## How to complete this task:
Exactly and only the lines below from the one containing "Video frames at" down to the one containing "[00:00:02.08]" are wanted, both included; please exclude every picture.
>>>>
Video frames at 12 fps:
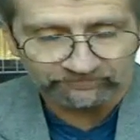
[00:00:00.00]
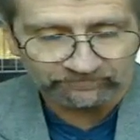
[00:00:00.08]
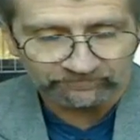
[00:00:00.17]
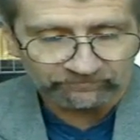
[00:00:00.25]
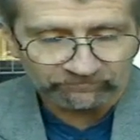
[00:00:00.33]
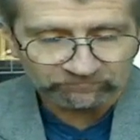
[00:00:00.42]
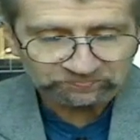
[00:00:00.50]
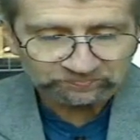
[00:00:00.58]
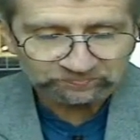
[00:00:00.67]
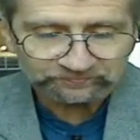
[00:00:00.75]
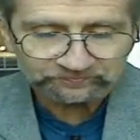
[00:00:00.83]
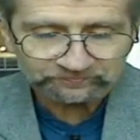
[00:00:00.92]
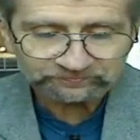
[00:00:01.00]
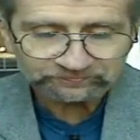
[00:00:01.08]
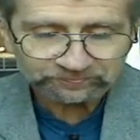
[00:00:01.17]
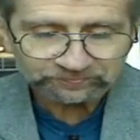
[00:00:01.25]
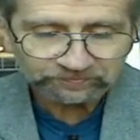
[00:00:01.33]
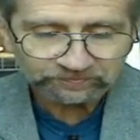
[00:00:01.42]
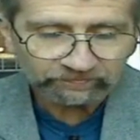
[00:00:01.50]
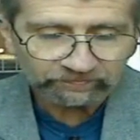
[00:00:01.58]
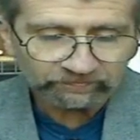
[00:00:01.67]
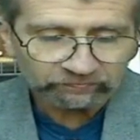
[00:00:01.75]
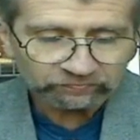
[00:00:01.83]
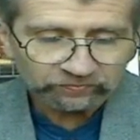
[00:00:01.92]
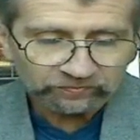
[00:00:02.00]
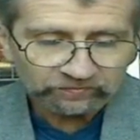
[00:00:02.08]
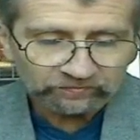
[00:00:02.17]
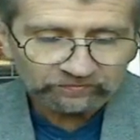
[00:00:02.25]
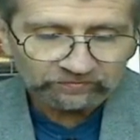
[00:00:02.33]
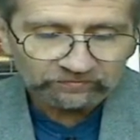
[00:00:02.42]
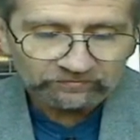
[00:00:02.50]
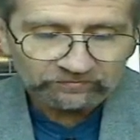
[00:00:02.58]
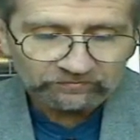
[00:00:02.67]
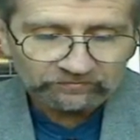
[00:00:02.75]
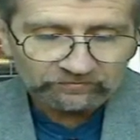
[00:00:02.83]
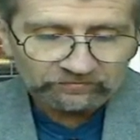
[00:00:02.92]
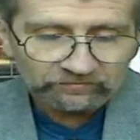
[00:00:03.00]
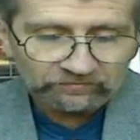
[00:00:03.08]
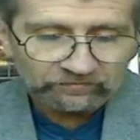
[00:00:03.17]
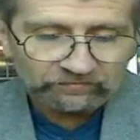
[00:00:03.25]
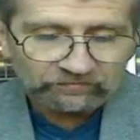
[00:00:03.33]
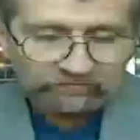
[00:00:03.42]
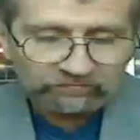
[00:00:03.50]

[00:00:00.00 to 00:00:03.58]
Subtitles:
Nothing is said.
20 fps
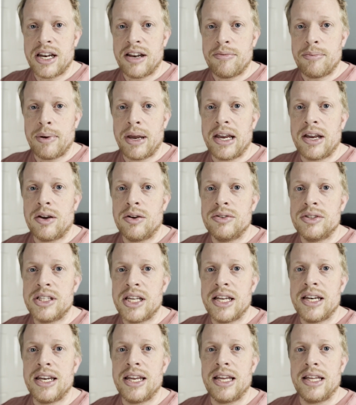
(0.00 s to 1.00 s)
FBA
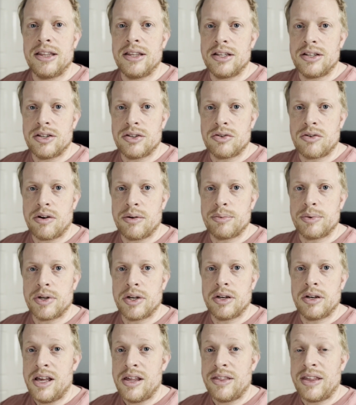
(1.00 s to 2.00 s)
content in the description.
<<<<
>>>>
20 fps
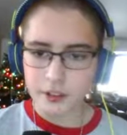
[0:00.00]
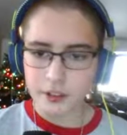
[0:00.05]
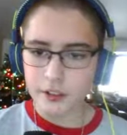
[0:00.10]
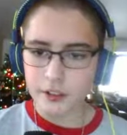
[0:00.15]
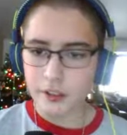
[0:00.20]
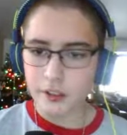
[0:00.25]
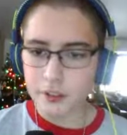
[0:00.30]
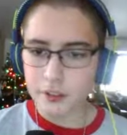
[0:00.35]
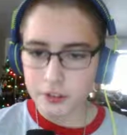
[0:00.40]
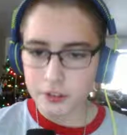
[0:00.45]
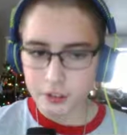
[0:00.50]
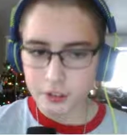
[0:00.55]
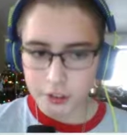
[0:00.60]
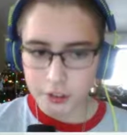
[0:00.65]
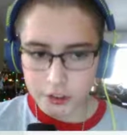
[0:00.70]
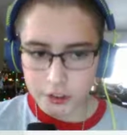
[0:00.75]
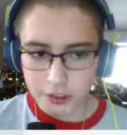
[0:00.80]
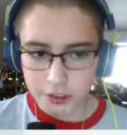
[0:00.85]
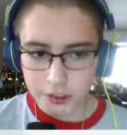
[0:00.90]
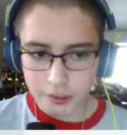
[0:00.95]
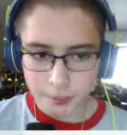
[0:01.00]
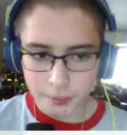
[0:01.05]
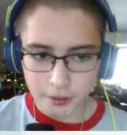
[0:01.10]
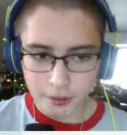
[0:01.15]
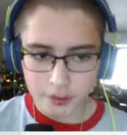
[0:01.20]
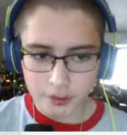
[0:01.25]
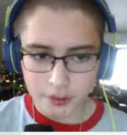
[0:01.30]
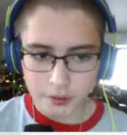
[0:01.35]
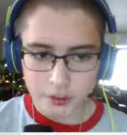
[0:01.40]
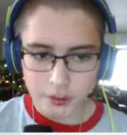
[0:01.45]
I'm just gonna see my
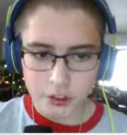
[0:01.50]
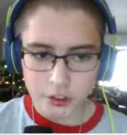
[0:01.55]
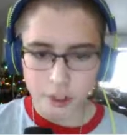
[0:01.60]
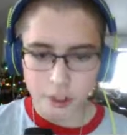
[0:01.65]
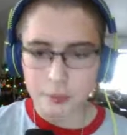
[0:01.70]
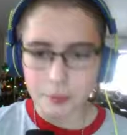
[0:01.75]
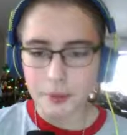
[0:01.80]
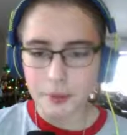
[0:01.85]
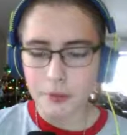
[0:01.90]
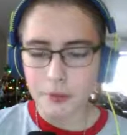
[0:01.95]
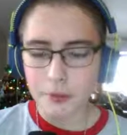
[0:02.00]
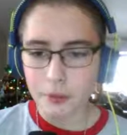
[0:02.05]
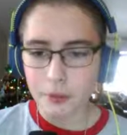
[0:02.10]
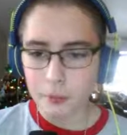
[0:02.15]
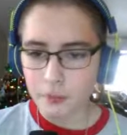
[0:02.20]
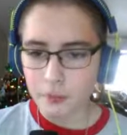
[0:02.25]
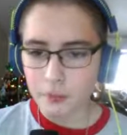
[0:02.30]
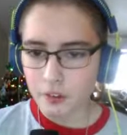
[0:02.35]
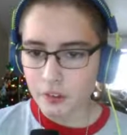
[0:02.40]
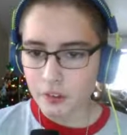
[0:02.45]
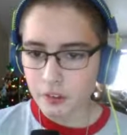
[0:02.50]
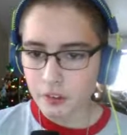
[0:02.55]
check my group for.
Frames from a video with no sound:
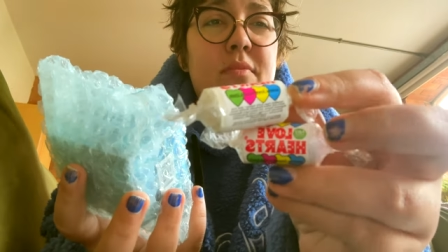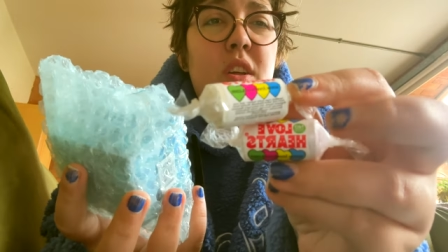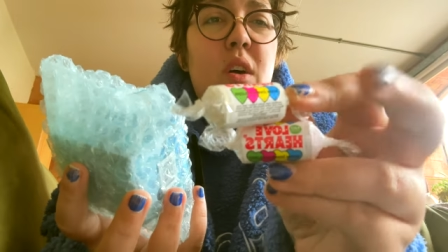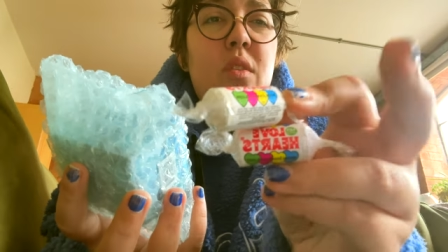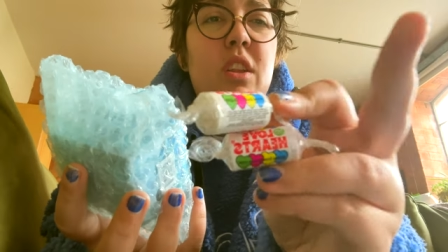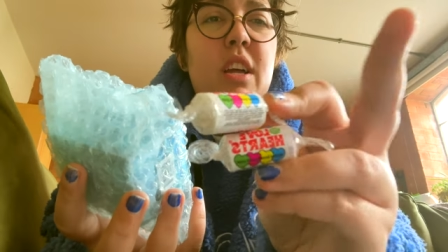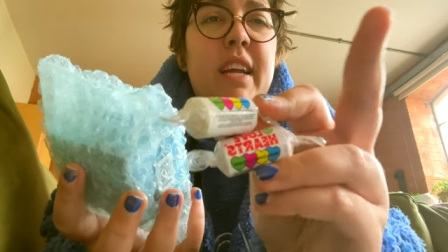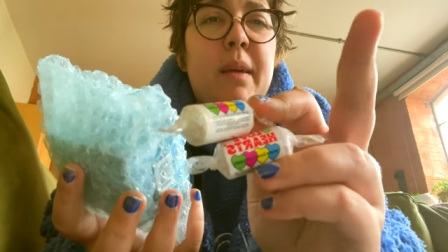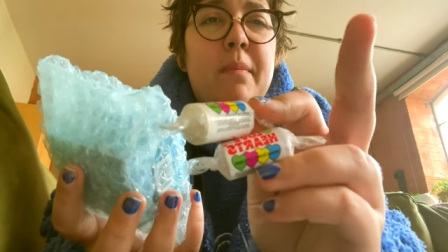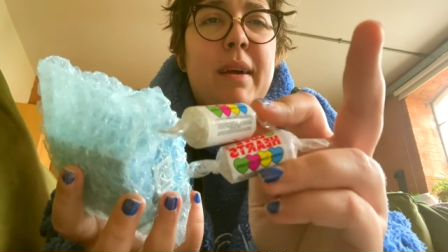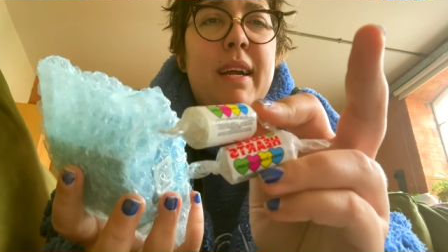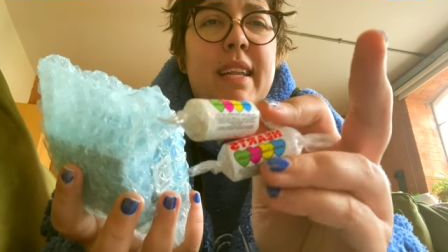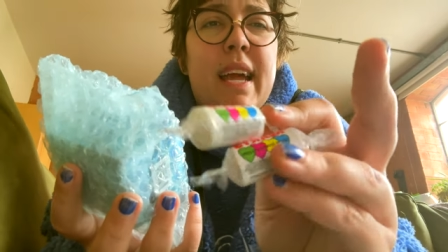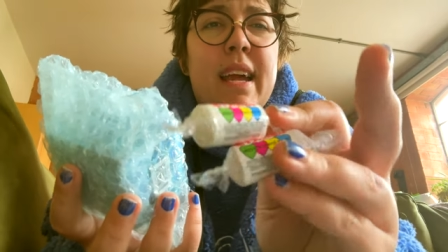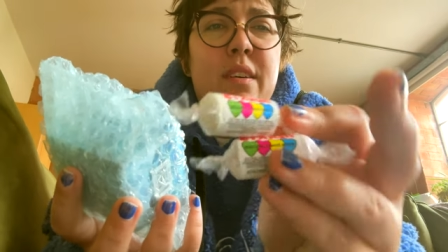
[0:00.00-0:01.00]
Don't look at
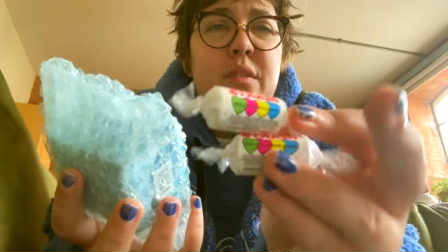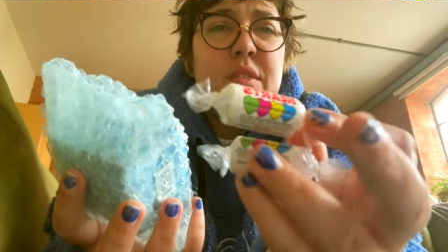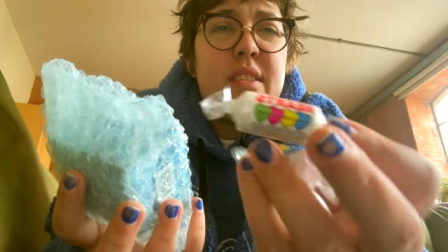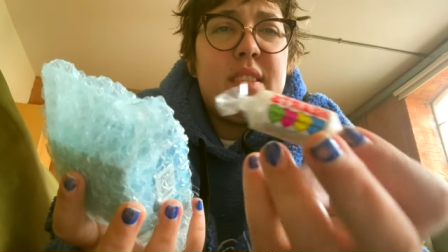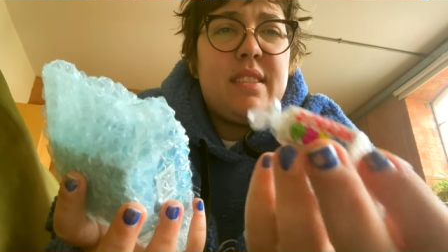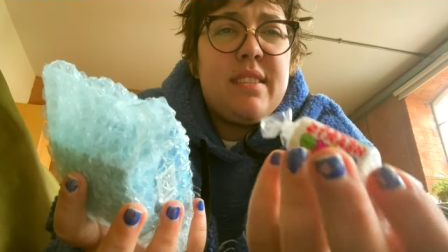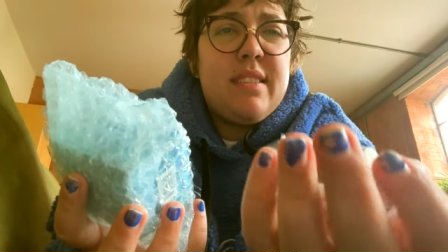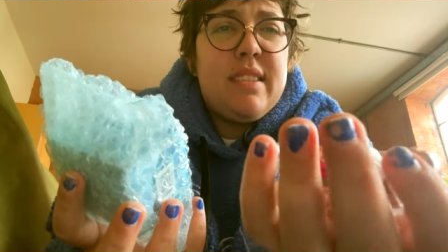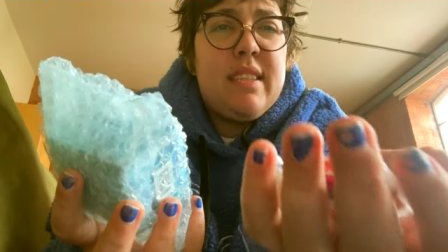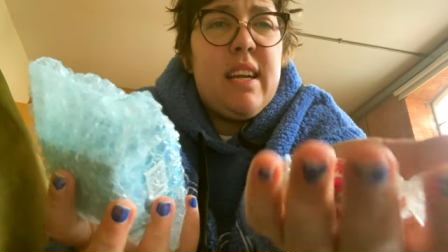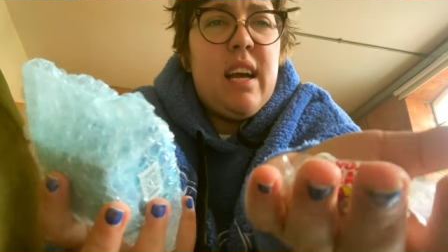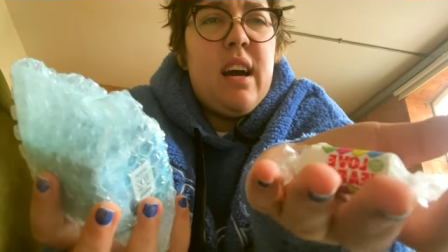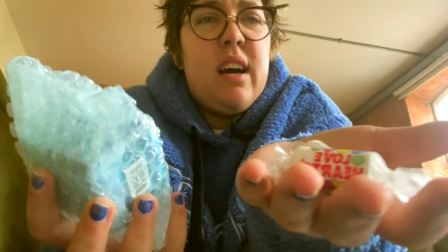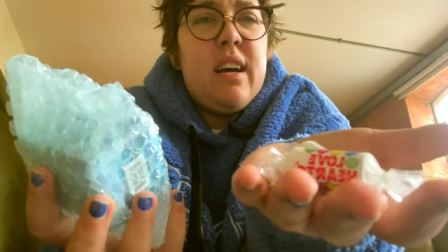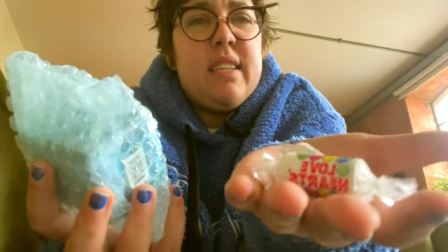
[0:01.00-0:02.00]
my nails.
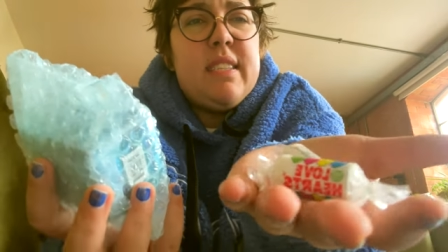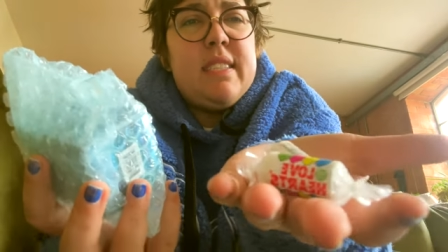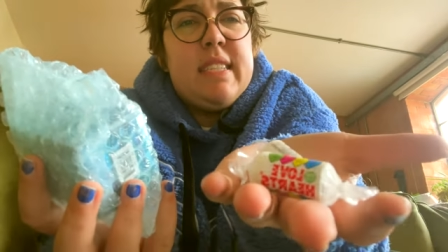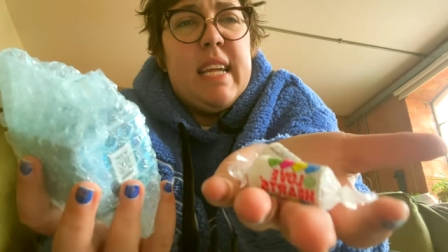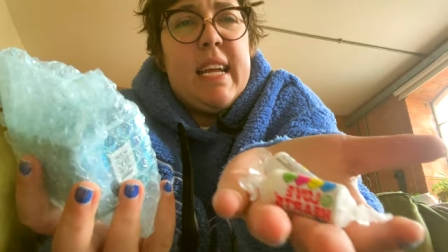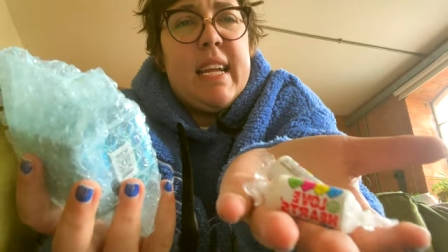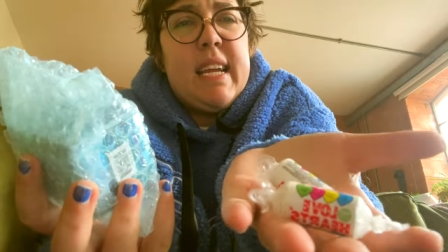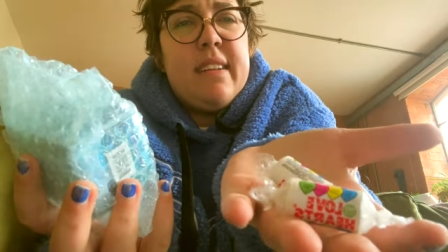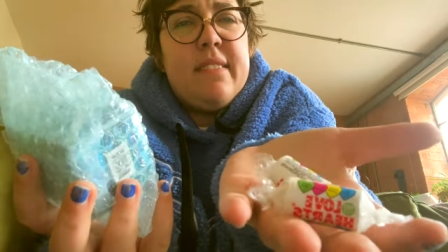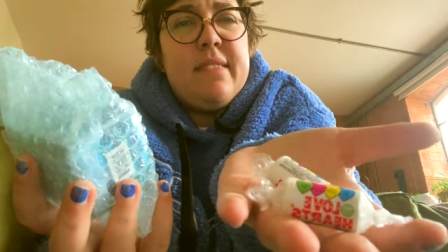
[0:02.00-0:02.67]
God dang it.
<<<<
## Task result:
Video frames at 12 fps:
[00:00:00.00]
[00:00:00.08]
[00:00:00.17]
[00:00:00.25]
[00:00:00.33]
[00:00:00.42]
[00:00:00.50]
[00:00:00.58]
[00:00:00.67]
[00:00:00.75]
[00:00:00.83]
[00:00:00.92]
[00:00:01.00]
[00:00:01.08]
[00:00:01.17]
[00:00:01.25]
[00:00:01.33]
[00:00:01.42]
[00:00:01.50]
[00:00:01.58]
[00:00:01.67]
[00:00:01.75]
[00:00:01.83]
[00:00:01.92]
[00:00:02.00]
[00:00:02.08]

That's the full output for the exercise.